Urban designer Patricia St. Michel says that homeowners in outlying single-family areas are now willing to “engage the topic” of higher density because they realize that their own children might be priced out of Vancouver. Working with community groups, the city came up with a series of plans for how two to four houses could be fit onto formerly single-family lots, “a new menu of housing variety” with the potential for creating 20,000 additional units. It also includes design guidelines for traditional houses, common in Vancouver, and contemporary ones. Neighborhood advisory groups, according to St. Michel, “felt strongly that we should allow contemporary styles, but felt that fitting in requires a pitched roof.”
Down in Portland, where narrow homes have emerged as an important and somewhat controversial form of entry-level housing, the city held a design competition for the “skinny house.” The competition represented the attempt of the city’s Bureau of Development Services to endorse the narrow house as an option while also creating a catalog of designs that would be acceptable to the famously persnickety city residents. (Remember, it was Portland that banned the “snout house”—with the garage out front.) The 2004 competition produced a catalog of 24 winners, most of them either cute traditional pitched-roof cottages or slim Modernist boxes. There were four People’s Choice winners, two modern and two traditional. The city anointed two “permit-ready designs,” which made them, in essence, Portland’s official skinny houses. One, a steeply gabled 1,779-square-foot existing house by local architect Bryan Higgins, is essentially a shotgun house that grew two extra stories. The other, designed by Berkeley, California, architect Roxana Vargas-Greenan with a side-facing gable and fussy detailing that would put it squarely in the tradition of Seaside, can be built at either 1,500 or 1,700 square feet. The plans for these two houses are available free of charge from the city once a developer has purchased building permits on a lot deemed appropriate for the skinny style. So far one developer is building four of the permit-ready houses.

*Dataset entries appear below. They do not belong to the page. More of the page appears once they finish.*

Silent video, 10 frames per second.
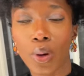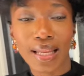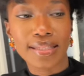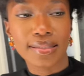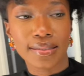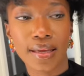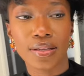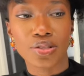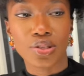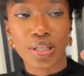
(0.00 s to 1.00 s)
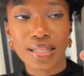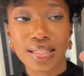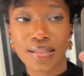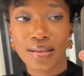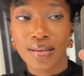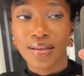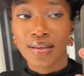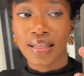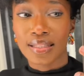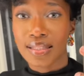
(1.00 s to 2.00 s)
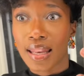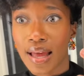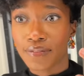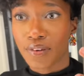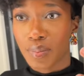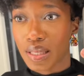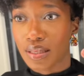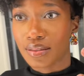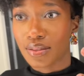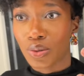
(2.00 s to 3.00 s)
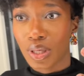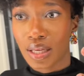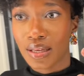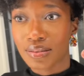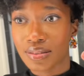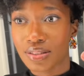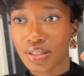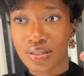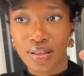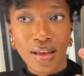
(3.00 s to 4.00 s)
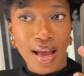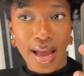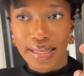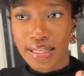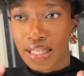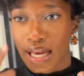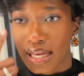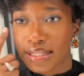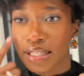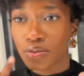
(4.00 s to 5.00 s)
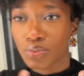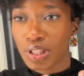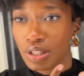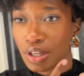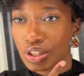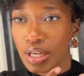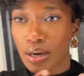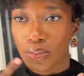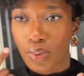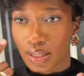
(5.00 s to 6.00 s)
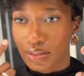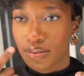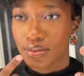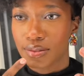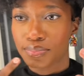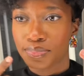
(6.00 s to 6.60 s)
oily skin, so this, this is a lot for me, okay? To just, I didn't, I didn't retouch not once.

Locally, there has been some grousing about how the first two permit-ready houses are traditional even though the catalog of winners contains a range of styles. Anne Hill, the project manager for what is now known as the Living Smart program, says the first two plans were chosen for “mass appeal.” She argues that the designs are more affordable and flexible than, say, the one specifying a glass garage. “One of the next two,” she promises, “will be contemporary.”
Putting aside the issue of style, what’s significant here is that cities which have been ahead of the curve in their civic-scaled gestures are now addressing the problem of affordable single-family homes in a way that could have an impact elsewhere. In an era when ever-bigger houses are the norm, Portland and Vancouver’s carefully vetted plans might help other North American cities and towns promote domestic downsizing. That would be no small accomplishment. Still, it’s revealing that the tiniest and flukiest house I saw on my swing through the Pacific Northwest—Sarti’s wonderful red box—would never have been permitted in the highly restrictive design environments of Vancouver or Portland. I take it as a reminder that while careful vetting may keep out the bad, it can also suppress the good.